The choice of intervention and its outcomes in patients with heart valve disease differs substantially among age groups. To account for these differences, the study population is divided into four age subgroups: 0–18, 19–60, 61–70 and >70 years. The model structure is the same across subgroups, but the treatment options differ and input parameters are to be estimated separately for each age group and valve position. The following age-related considerations were taken into account in defining the age subgroups and corresponding treatment options. In children, the choice of heart valve substitute to use in surgical valve replacement is difficult because most heart valve substitutes are not able to respond to the patient's growth. This is not the case after the Ross procedure (ie, pulmonary autograft), which may be an alternative for surgical valve replacement with bioprostheses or mechanical valves in patients with aortic valve disease.13 In addition, pulmonary percutaneous valve intervention is a less invasive alternative for patients who developed dysfunction of the right ventricular outflow tract following neonatal repair of complex congenital heart disease.14 In young adults, surgical valve replacement with a mechanical valve is generally preferred over bioprostheses because of its longer durability and subsequent lower risk of reoperation.2 For middle aged patients, surgical valve replacement with biological or mechanical valves are both acceptable.2 In elderly, bioprostheses are generally preferred because the patients' life expectancy is usually shorter than the durability of the valve and, therefore, they can benefit from the advantages of bioprostheses, such as no need for lifelong anticoagulation.2 In elderly patients with severe aortic valve disease and a high surgery risk or for those who are not deemed operable because of comorbidities, transcatheter aortic valve implantation (TAVI) may be an alternative.15
Perspective, outcomes and time horizon
We chose a societal perspective, which means that all relevant costs and benefits are to be taken into account regardless of who bears the costs or enjoys the benefits.16 The outcome measures were defined as health-related quality of life, event occurrence, event-free survival, valve-related and non-valve-related mortality and societal costs. We decided to adopt a lifetime horizon, modelling outcomes from the start of the intervention until the patient dies.
Predictors of outcomes
We identified the following potentially relevant predictors of in-hospital events and mortality in patients with heart valve disease: age, gender, symptomatic status (New York Heart Association class), left ventricular ejection fraction, pulmonary artery systolic pressure, creatinine, chronic pulmonary disease, extracardiac arteriopathy, neurological impairment affecting daily activity, concomitant coronary artery disease, concomitant coronary artery bypass surgery, type of valve surgery, concomitant surgery of the ascending aorta, redo cardiac surgery, emergency surgery, frailty, major organ system dysfunction and procedure-specific impediments (eg, patients with a porcelain aorta are not suitable for TAVI).10 ,11
The draft CM of patient prognosis after heart valve implantation is presented in figures 2 and 3. The model describes health states that individuals can enter. Predictors describe the likelihood of these and subsequent events occurring at various, often continuous, time points (represented as time-to-event). Costs and quality of life weights are to be attached to events and time spent in different health conditions to estimate long-term costs and health outcomes.17
The model starts with the valve implantation. Patients can survive the intervention or not. When patients survive the intervention, they can remain ‘alive’, die from non-valve-related causes or experience a valve-related event. Patients experiencing an event can die without receiving treatment or receive treatment for the event. After treatment patients can die or survive the event. When patients survive the event, they can stay alive, experience another event or die due to non-valve-related causes. The quality of life and costs of being alive after an event depend on the experienced event. The transition probabilities of patients moving from one health condition to another depend on predictors.
Figure 3 provides a detailed explication of the same CM as presented in figure 2. In figure 3 the valve-related events and treatment options are specified and the events are divided into early (<30 days after the intervention) and late events. The definitions of these events are based on clinical outcome reporting guidelines.18 ,19 Some events are more common in patients undergoing transcatheter valve implantation than surgical valve replacement and vice versa. However, to be able to compare interventions, all events are to be included for every intervention.

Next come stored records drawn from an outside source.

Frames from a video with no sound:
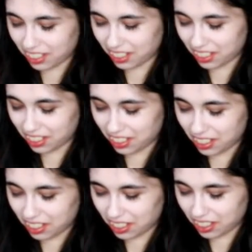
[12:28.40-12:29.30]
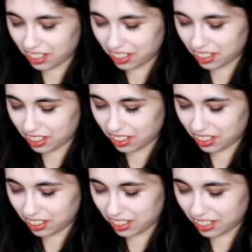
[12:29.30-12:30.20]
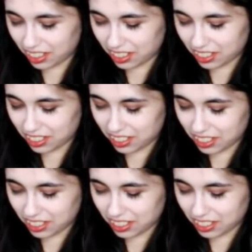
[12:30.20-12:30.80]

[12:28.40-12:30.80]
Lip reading: No words are spoken by the person on screen.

The systematic literature review identified 14 studies reporting decision-analytic models for economic evaluation of heart valve implantations.20–33 The following elements in the structures of existing models were remarkable and were discussed with the experts to determine whether and how these elements should be operationalised in our model. First, in the existing models, the events are not as detailed as in our model; when complications are included several valve-related events are combined or less valve-related events are included. Second, the events that are included in the short-term or long-term differ between studies. Third, conversion to surgical aortic valve replacement is sometimes included as option in models considering TAVI.
The input from the first two experts resulted in an updated model illustrated in online supplementary appendix figure 1. Subsequently, we recruited eight additional experts resulting in a Delphi panel with 10 panellists. The updated CM was discussed with seven of the eight panellists during semistructured interviews. After the interviews, two rounds of online questionnaires were send out to all 10 panellists. The first questionnaire was answered by eight panellists and the second questionnaire by 10 panellists. The results of the input from the first two experts and the Delphi panel are described in detail in online supplementary appendix 2. The following describes the most important changes that were made based on the expert's opinions to obtain the final CM (figure 4).

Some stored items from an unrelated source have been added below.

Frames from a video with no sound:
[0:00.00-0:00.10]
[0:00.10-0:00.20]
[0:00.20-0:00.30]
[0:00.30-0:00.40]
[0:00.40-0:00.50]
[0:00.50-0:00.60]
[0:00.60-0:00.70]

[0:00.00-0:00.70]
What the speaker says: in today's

The events are separated into cardiovascular, non-cardiovascular and prosthetic valve-related events to obtain a logic model structure. All events in the model are related to the heart valve intervention, but the events in the category ‘prosthetic valve-related events’ are directly related to the heart valve substitute.
The following events are considered only during the first 30 days after the intervention because after that period the events are not necessarily related to the intervention: myocardial infarction, vascular complications, atrial fibrillation, pacemaker implantation and acute kidney injury. The other events are to be considered during the rest of the patient's lifetime using time-to-event rates.
The event ‘stroke’ is redefined as ‘cerebrovascular accident’ to include strokes and transient ischaemic attacks.
Except for atrial fibrillation during the first 30 days after the intervention, conduction disturbances and arrhythmias are only included in the model when they result in pacemaker implantation. Otherwise these events were considered less relevant.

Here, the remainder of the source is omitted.